/esmjax

ESM2 protein language models in JAX/Flax

Primary LanguagePythonMIT LicenseMIT

esmjax

This repository provides a JAX/Flax reimplementation of the 15B parameter ESM-2 protein language model initially introduced in Lin et al. (2022). The original implementation was written in PyTorch, which you can find here.

Current Features:

  • io.py - Weight porting of all ESM-2 models (8M to 15B) to JAX from original PyTorch weights.
  • tokenizer.py - A protein tokenizer matching the output of the original, but re-written with HuggingFace's tokenizers library.
  • modules - Pure Flax definitions of all the network layers needed to create an ESM2 model.
    • The network definition uses sharding constraints (as introduced in GSPMD, Table 1 ("2D finalized")) on both the weights and activations, enabling scaling to multi-device setups.
  • modules/partitioning.py - Implements a mix-in class that can add sharding constraints to any pre-existing Flax layer (and enable use of pjit).
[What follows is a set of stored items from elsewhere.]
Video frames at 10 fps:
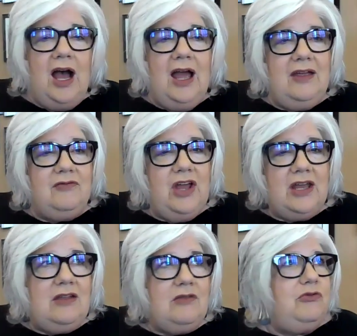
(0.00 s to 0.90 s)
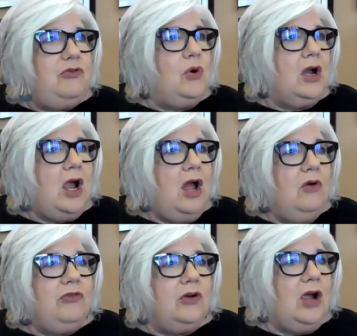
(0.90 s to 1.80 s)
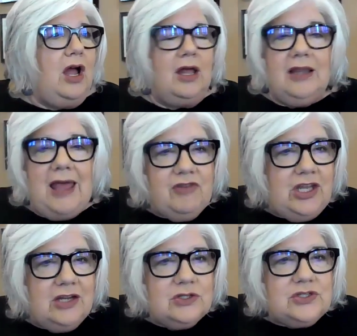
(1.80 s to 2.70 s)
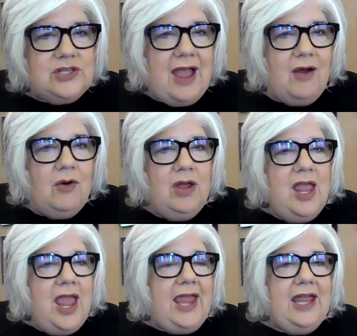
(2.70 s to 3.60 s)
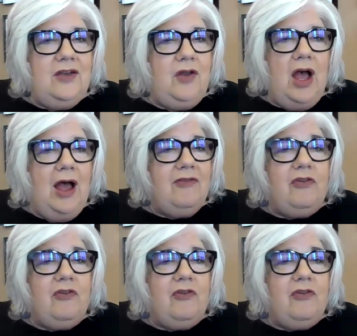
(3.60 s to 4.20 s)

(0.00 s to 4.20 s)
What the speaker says: I have done it for over 11 years now. And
A sample notebook, running inference for embeddings of the 15B model with model parallelism on a TPUv2-8 can be found in examples/inference_15B.ipynb

Note: numerical precision

  • bfloat16 matmul precision: Work to validate the model perplexity on TPUs (and identify potential degradation) is WIP. Detailed results + plots coming soon and will be updated here.

Remarks

This repository exists independently of that of the original authors; I just found the model fascinating and wanted to understand it better. I figured it may be of interest to others too!

Access to TPUs was provided through the TPU Research Cloud.